Upstream de John Ford - 1927
Un film qu'on croyait perdu et qui a ressurgi il y a peu d'un grenier hollandais, signé par notre gars Ford, c'est forcément un évènement, surtout quand notre odyssée fordienne piétine sévèrement depuis quelques temps (mais avouez qu'elle a de la gueule). On se précipite donc allègrement sur ce muet qui nous raconte la petite vie quotidienne d'une bande d'artistes sans le sou qui loge dans une pension. Entre petites dragouilles, talents qui s'étiolent, petits contrats minables et répétitions du duo de claquettes, Ford croque gentiment le portrait de ces has-been pathétiques mais grandioses, qui compensent leur indigence économique par le panache : le vieux beau fait du pied à la jeune coquette sous la table, le lanceur de couteaux aime secrètement la gironde comédienne, c'est parfaitement croquignolet. La chance va tomber sur un des membres de cette communauté, et pas le plus glorieux, le fils à papa sans talent mais au nom prestigieux qui va être engagé à Londres pour jouer Hamlet : il y rencontrera la gloire, mais il reviendra avec les chevilles ça-comme avant d'être éjecté comme un malpropre par la petite bande qui ne le reconnaît plus. Ah ! les vices de la célébrité !

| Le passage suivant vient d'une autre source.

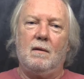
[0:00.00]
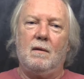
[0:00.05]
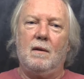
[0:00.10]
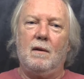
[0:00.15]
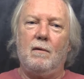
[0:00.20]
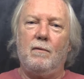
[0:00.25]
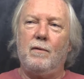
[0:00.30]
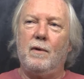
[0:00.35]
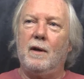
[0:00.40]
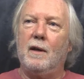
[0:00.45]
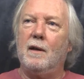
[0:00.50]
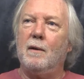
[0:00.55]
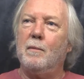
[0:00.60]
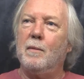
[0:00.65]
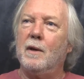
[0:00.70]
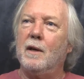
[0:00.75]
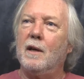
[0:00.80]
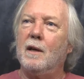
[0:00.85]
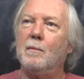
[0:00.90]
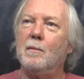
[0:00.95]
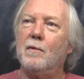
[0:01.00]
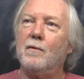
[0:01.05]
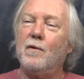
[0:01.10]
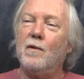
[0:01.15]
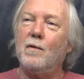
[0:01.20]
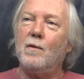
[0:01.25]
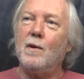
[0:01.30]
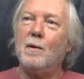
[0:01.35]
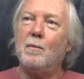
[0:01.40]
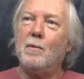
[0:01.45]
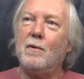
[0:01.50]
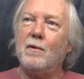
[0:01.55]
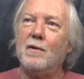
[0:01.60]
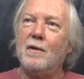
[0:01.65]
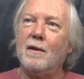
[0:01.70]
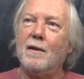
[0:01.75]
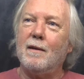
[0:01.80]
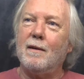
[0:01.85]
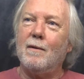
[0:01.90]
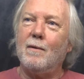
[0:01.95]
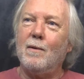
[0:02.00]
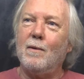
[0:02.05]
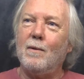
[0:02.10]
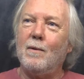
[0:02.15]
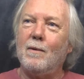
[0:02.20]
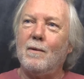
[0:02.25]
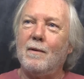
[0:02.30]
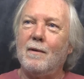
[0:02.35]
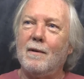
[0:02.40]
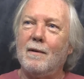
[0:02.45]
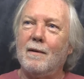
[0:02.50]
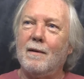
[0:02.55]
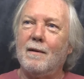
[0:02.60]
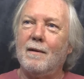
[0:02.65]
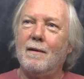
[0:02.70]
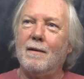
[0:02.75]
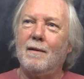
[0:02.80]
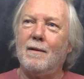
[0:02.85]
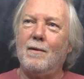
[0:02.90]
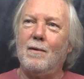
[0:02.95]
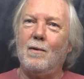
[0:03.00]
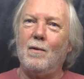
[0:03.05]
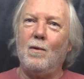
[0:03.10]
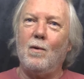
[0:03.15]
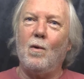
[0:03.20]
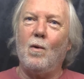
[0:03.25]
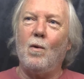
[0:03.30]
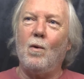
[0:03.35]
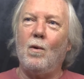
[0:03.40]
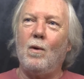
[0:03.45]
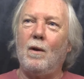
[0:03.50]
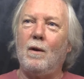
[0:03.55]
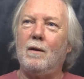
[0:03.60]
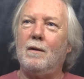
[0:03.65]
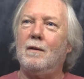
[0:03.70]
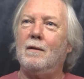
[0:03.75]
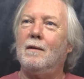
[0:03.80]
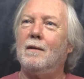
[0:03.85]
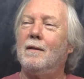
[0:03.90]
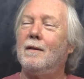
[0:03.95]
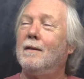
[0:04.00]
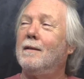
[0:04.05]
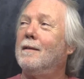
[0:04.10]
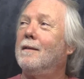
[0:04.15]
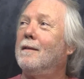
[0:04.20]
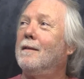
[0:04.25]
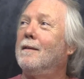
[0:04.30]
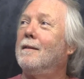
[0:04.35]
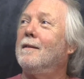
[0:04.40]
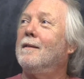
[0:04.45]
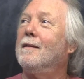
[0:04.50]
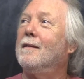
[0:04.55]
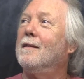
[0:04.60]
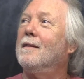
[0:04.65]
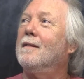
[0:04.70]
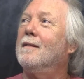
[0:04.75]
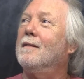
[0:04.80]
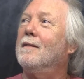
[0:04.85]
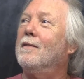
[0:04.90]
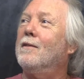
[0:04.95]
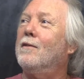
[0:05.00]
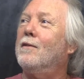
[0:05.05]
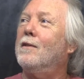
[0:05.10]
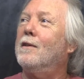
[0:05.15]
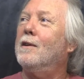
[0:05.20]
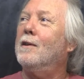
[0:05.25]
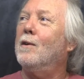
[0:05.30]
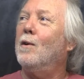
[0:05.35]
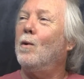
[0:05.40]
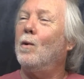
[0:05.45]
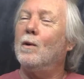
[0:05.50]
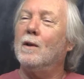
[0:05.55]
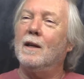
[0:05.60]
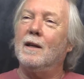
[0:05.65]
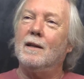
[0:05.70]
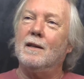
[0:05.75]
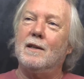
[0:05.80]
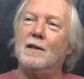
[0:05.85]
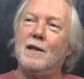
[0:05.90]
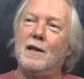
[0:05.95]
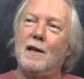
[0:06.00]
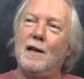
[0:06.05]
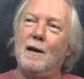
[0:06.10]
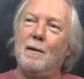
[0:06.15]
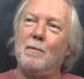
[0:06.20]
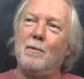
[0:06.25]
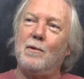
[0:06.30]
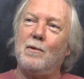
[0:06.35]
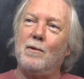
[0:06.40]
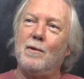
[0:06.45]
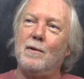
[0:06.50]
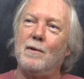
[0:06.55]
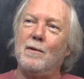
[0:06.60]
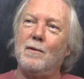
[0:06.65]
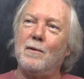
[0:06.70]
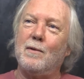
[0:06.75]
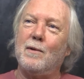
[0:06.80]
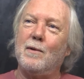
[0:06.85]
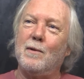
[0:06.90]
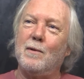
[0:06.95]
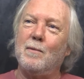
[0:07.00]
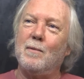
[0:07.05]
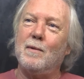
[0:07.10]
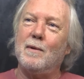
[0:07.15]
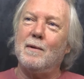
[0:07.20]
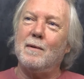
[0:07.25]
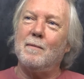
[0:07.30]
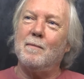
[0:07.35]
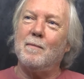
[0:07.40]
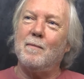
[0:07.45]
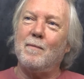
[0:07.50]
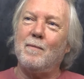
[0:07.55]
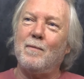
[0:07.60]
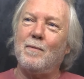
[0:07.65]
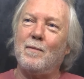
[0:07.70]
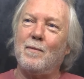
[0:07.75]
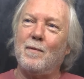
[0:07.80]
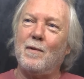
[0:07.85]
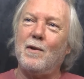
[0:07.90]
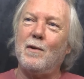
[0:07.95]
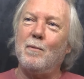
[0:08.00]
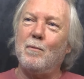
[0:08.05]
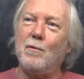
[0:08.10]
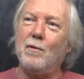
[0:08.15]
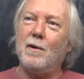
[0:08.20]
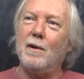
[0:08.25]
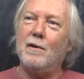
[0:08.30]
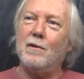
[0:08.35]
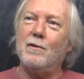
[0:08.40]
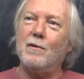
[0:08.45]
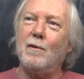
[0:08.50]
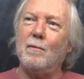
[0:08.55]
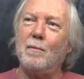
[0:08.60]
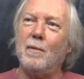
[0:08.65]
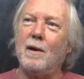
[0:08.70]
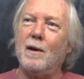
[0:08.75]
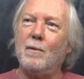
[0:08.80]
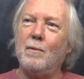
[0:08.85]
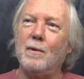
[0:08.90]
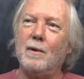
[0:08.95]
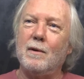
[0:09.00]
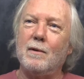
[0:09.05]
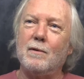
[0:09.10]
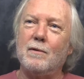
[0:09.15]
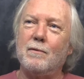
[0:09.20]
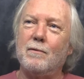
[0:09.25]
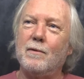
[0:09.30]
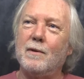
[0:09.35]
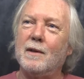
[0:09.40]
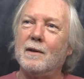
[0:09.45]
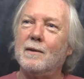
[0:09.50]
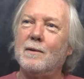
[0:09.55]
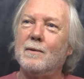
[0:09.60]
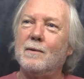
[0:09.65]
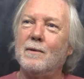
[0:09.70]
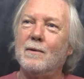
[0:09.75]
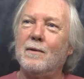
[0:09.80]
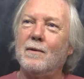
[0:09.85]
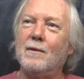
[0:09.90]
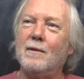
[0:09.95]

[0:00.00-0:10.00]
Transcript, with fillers: Helvetica Medium at 50% or uh, all, let's see, Old English Caps are another good one. Compressed on back windows of vehicles,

On ne peut pas dire que ce Ford-là soit dans les sommets du gars. Difficile de reconnaître sa patte, voire même une quelconque patte dans ce scénario très maladroit et ces saynètes sans consistance. Notons quand même que Ford réussit très bien tous les plans où la communauté est réunie. Il y a notamment un travelling vraiment audacieux, quand l'impresario de Londres vient chercher son artiste. Tous sont à table et tous croient être l'élu, et la caméra les filme un par un en train de se réjouir de l'aubaine ; du coup, la table est complètement oubliée au profit d'un travelling sur rails sans aucune logique d'espace mais absolument magnifique. Beaucoup aimé également ces successions de plans qui réunissent deux ou trois personnages, ayant tous leur petit intérêt, tous leur morceau de bifteack à jouer : on sait que Ford est et sera expert dans le filmage des petits groupes, on le voit encore une fois ici, avec la particularité, cette fois-ci, qu'il y a autant d'hommes que de femmes dans le groupe en question, et que c'est bien agréable (d'autant que la petite Nancy Nash est plus que craquante). Les acteurs sont inégaux, certes, tout comme les gags : si les deux Dupont & Dupont de service, dans leur numéro de duettistes, sont assez drôles (le gag de la pub "avant/après" est fameux, et ils jouent bien les mecs bourrés lors du punch de la fin), l'acteur principal (Earle Fox) est un peu terne dans le rôle certes malaisé de l'arriviste fât. La fin est foutue n'importe comment, et le message (il ne faut pas attrapper la grosse tête, c'est pas bien) semble bien simpliste. Mais ne serait-ce que pour la rareté de la chose, ce portrait de groupe très dynamique, et deux ou trois transparences tout à fait vintage, aimons ensemble, je vous prie, ce Upstream revenu d'entre les morts.